======== Exercise inputs ========

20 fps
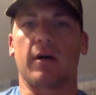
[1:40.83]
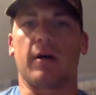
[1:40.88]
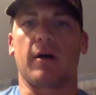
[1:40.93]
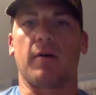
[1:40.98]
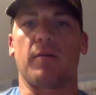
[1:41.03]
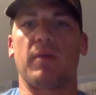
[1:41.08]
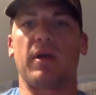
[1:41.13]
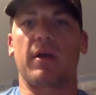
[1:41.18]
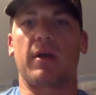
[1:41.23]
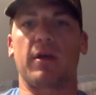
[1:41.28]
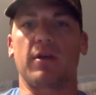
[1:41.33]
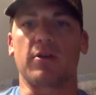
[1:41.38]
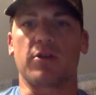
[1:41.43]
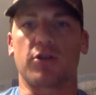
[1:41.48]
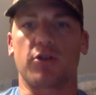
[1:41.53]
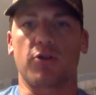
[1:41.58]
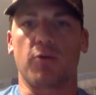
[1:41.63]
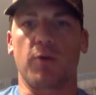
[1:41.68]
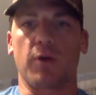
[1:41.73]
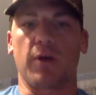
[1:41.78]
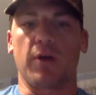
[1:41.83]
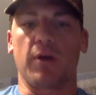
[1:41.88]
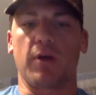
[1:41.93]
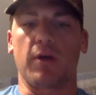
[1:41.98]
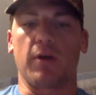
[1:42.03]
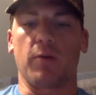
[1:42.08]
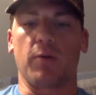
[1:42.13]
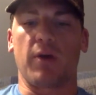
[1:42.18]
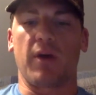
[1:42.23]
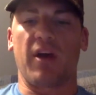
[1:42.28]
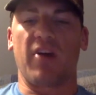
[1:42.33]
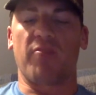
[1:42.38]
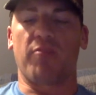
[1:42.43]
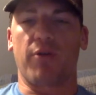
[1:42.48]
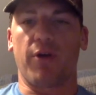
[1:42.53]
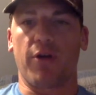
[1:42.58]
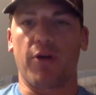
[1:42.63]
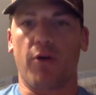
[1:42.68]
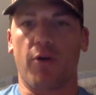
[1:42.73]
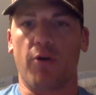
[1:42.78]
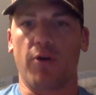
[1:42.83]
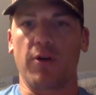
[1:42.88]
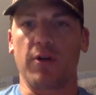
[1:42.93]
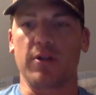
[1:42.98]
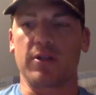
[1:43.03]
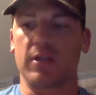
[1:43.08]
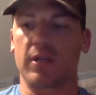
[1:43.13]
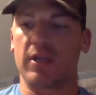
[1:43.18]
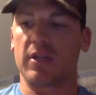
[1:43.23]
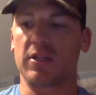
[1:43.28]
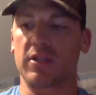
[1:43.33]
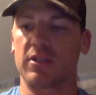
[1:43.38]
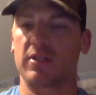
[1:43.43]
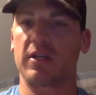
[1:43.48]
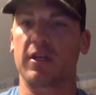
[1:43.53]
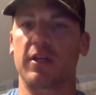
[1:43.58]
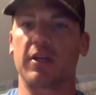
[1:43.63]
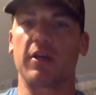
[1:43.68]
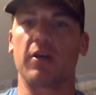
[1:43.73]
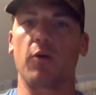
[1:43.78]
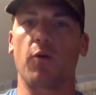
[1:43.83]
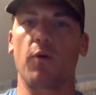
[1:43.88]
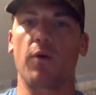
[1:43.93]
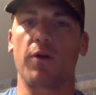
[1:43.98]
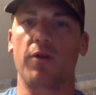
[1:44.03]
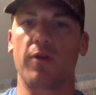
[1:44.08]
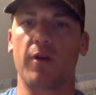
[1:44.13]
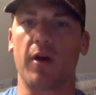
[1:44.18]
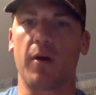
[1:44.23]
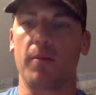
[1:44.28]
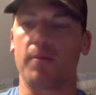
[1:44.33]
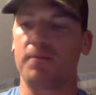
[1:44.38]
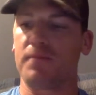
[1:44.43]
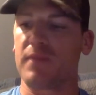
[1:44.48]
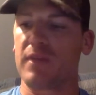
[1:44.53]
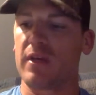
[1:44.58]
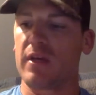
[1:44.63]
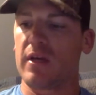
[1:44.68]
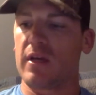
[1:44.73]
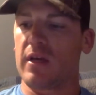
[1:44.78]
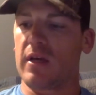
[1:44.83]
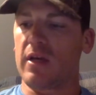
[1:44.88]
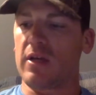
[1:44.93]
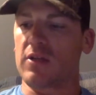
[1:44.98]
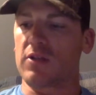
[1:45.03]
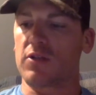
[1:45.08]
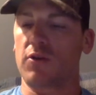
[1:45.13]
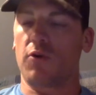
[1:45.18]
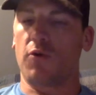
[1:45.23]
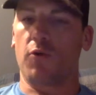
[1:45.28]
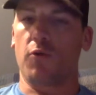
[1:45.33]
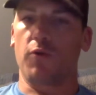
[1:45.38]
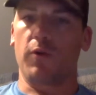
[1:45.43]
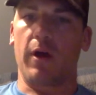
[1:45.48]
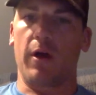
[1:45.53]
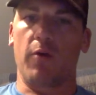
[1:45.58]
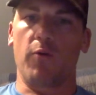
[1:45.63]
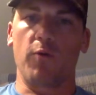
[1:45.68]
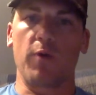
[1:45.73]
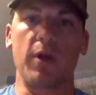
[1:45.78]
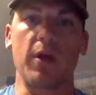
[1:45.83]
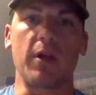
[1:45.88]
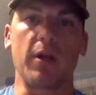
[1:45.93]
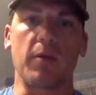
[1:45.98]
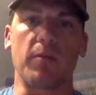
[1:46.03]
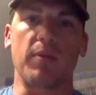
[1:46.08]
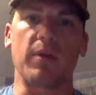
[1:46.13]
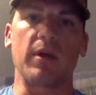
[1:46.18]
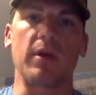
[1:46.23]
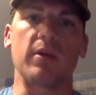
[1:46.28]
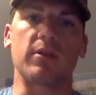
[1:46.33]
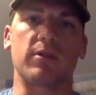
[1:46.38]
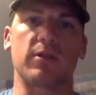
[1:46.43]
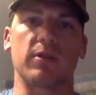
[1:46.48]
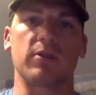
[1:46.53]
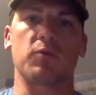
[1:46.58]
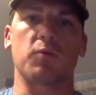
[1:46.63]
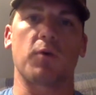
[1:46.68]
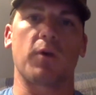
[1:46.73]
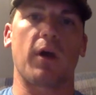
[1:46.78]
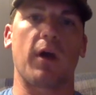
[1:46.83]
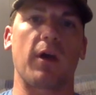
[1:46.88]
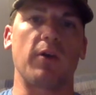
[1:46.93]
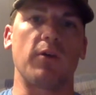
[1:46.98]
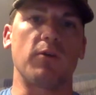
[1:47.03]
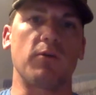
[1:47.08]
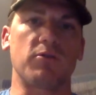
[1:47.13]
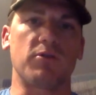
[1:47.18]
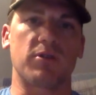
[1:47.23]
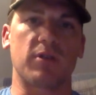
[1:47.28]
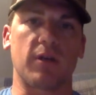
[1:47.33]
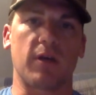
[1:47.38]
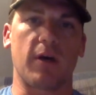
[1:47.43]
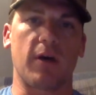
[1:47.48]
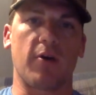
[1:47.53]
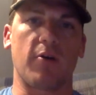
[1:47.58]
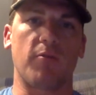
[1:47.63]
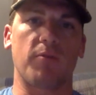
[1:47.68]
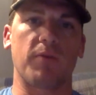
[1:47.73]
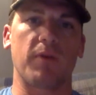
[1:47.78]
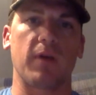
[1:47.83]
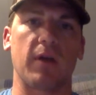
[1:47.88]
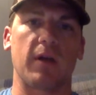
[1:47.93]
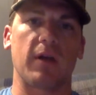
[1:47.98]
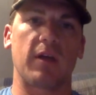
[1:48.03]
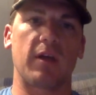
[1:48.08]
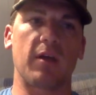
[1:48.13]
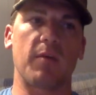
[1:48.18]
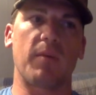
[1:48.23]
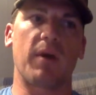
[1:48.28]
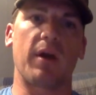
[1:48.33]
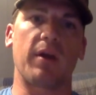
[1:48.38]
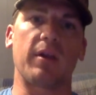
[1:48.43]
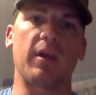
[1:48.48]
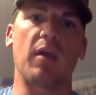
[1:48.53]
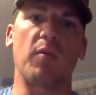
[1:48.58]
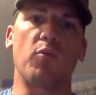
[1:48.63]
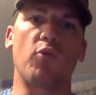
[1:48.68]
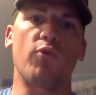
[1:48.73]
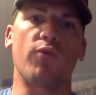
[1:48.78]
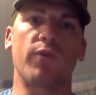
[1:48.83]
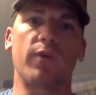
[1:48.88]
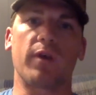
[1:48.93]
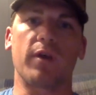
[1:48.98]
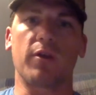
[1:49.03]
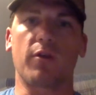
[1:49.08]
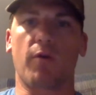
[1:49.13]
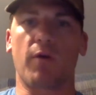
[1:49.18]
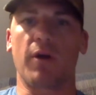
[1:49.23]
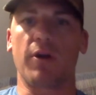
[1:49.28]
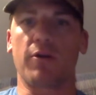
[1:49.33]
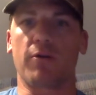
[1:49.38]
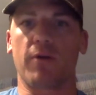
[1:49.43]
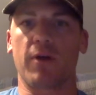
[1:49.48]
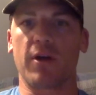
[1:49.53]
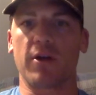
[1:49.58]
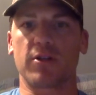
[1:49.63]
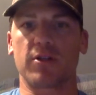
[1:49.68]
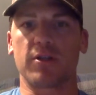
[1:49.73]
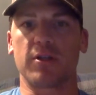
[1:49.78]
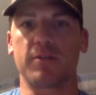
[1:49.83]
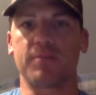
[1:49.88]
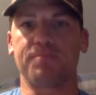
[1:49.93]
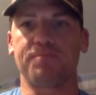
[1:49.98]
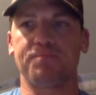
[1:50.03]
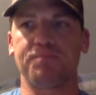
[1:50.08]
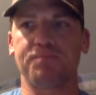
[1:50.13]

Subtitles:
making sure we have priorities and sticking with them. And so that reading piece is what I use to help get my day moving in the right direction.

========

**Goal of the exercise:** Without any pictures, please reproduce the full set of entries.

**Task response:**
20 fps
[1:40.83]
[1:40.88]
[1:40.93]
[1:40.98]
[1:41.03]
[1:41.08]
[1:41.13]
[1:41.18]
[1:41.23]
[1:41.28]
[1:41.33]
[1:41.38]
[1:41.43]
[1:41.48]
[1:41.53]
[1:41.58]
[1:41.63]
[1:41.68]
[1:41.73]
[1:41.78]
[1:41.83]
[1:41.88]
[1:41.93]
[1:41.98]
[1:42.03]
[1:42.08]
[1:42.13]
[1:42.18]
[1:42.23]
[1:42.28]
[1:42.33]
[1:42.38]
[1:42.43]
[1:42.48]
[1:42.53]
[1:42.58]
[1:42.63]
[1:42.68]
[1:42.73]
[1:42.78]
[1:42.83]
[1:42.88]
[1:42.93]
[1:42.98]
[1:43.03]
[1:43.08]
[1:43.13]
[1:43.18]
[1:43.23]
[1:43.28]
[1:43.33]
[1:43.38]
[1:43.43]
[1:43.48]
[1:43.53]
[1:43.58]
[1:43.63]
[1:43.68]
[1:43.73]
[1:43.78]
[1:43.83]
[1:43.88]
[1:43.93]
[1:43.98]
[1:44.03]
[1:44.08]
[1:44.13]
[1:44.18]
[1:44.23]
[1:44.28]
[1:44.33]
[1:44.38]
[1:44.43]
[1:44.48]
[1:44.53]
[1:44.58]
[1:44.63]
[1:44.68]
[1:44.73]
[1:44.78]
[1:44.83]
[1:44.88]
[1:44.93]
[1:44.98]
[1:45.03]
[1:45.08]
[1:45.13]
[1:45.18]
[1:45.23]
[1:45.28]
[1:45.33]
[1:45.38]
[1:45.43]
[1:45.48]
[1:45.53]
[1:45.58]
[1:45.63]
[1:45.68]
[1:45.73]
[1:45.78]
[1:45.83]
[1:45.88]
[1:45.93]
[1:45.98]
[1:46.03]
[1:46.08]
[1:46.13]
[1:46.18]
[1:46.23]
[1:46.28]
[1:46.33]
[1:46.38]
[1:46.43]
[1:46.48]
[1:46.53]
[1:46.58]
[1:46.63]
[1:46.68]
[1:46.73]
[1:46.78]
[1:46.83]
[1:46.88]
[1:46.93]
[1:46.98]
[1:47.03]
[1:47.08]
[1:47.13]
[1:47.18]
[1:47.23]
[1:47.28]
[1:47.33]
[1:47.38]
[1:47.43]
[1:47.48]
[1:47.53]
[1:47.58]
[1:47.63]
[1:47.68]
[1:47.73]
[1:47.78]
[1:47.83]
[1:47.88]
[1:47.93]
[1:47.98]
[1:48.03]
[1:48.08]
[1:48.13]
[1:48.18]
[1:48.23]
[1:48.28]
[1:48.33]
[1:48.38]
[1:48.43]
[1:48.48]
[1:48.53]
[1:48.58]
[1:48.63]
[1:48.68]
[1:48.73]
[1:48.78]
[1:48.83]
[1:48.88]
[1:48.93]
[1:48.98]
[1:49.03]
[1:49.08]
[1:49.13]
[1:49.18]
[1:49.23]
[1:49.28]
[1:49.33]
[1:49.38]
[1:49.43]
[1:49.48]
[1:49.53]
[1:49.58]
[1:49.63]
[1:49.68]
[1:49.73]
[1:49.78]
[1:49.83]
[1:49.88]
[1:49.93]
[1:49.98]
[1:50.03]
[1:50.08]
[1:50.13]

Subtitles:
making sure we have priorities and sticking with them. And so that reading piece is what I use to help get my day moving in the right direction.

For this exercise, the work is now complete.